# [SUCHE] DVD Brenner Bauart: Sllimline



## NetteMann (29. Juni 2008)

Ich suche nen Slimeline DVD Brenner der CDs schneller als 26fach brennen kann


----------



## Andreas Späth (29. Juni 2008)

http://www.alternate.de/html/highli...1011&tn=HARDWARE&l1=Laufwerke&l2=DVD-Brenner&
IDE oder SATA Auswählen, da sind insgesamt 12 Modelle vorhanden.


----------



## NetteMann (29. Juni 2008)

alle nur mit 24 muss SATA sein


----------



## _Lupo_ (30. Juni 2008)

NetteMann hat gesagt.:


> alle nur mit 24 muss SATA sein


Ist das eine Frage oder eine Feststellung oder was? =)


----------



## Andreas Späth (30. Juni 2008)

NetteMann hat gesagt.:


> alle nur mit 24 muss SATA sein



Bitte schreibe komplette, verständliche Sätze.
Ich weis nicht was du jetzt willst.

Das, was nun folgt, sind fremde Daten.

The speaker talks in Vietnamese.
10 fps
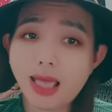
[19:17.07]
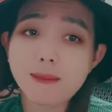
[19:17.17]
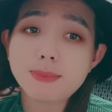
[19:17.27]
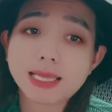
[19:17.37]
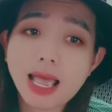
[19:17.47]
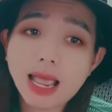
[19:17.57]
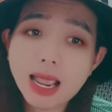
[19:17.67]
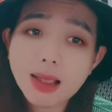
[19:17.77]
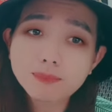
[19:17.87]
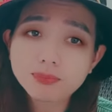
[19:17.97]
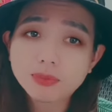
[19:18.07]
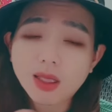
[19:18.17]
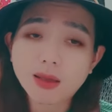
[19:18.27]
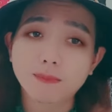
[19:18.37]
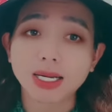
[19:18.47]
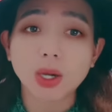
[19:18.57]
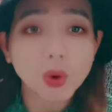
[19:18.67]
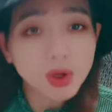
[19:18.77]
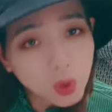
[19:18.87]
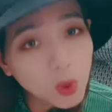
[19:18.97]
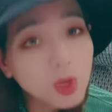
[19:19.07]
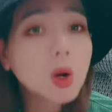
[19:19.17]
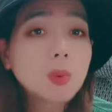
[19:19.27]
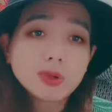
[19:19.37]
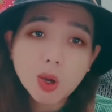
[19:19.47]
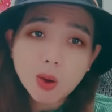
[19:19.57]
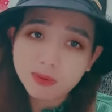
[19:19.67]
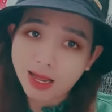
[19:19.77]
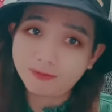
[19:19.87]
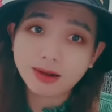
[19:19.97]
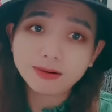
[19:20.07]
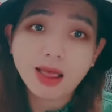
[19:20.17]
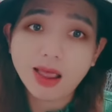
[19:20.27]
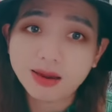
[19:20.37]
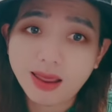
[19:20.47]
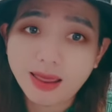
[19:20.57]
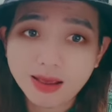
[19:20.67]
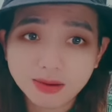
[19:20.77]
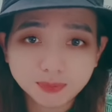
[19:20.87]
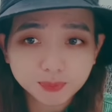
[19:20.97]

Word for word: hả bà tám mà nói cuối cùng chốt lại vấn đề nè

Also ich meine ich verstehe den "Satz" nicht.
Es gibt nicht besonder viele Geräte auf dem Markt für Endkunden.
Wozu muss es 24 fach sein?
16 Fach benötigt beriets nur 5 Minuten für eine CD...


----------



## NetteMann (30. Juni 2008)

Bei dem perfekten Online Katalog Alternate sind alle Brenner mit 24 fach CD brennen ausgezeichnet und der Brenner muss nen SATA Anschluss besitzen.


----------



## Andreas Späth (30. Juni 2008)

Ich verstehe noch immer nicht genau was du nun sagen willst?
SATA und IDE kann man auswählen in der Navi, oder geb "slimline" in die Suche ein.
Es gibt wie gesagt nicht viele Geräte für Endkunden, wozu MUSS es 26 Fach sein ?


----------



## NetteMann (1. Juli 2008)

schneller als 26 fach


----------



## _Lupo_ (3. Juli 2008)

Ein CD-Brenner >24fach ist zwar total sinnlos, aber dann such mal weiter.


----------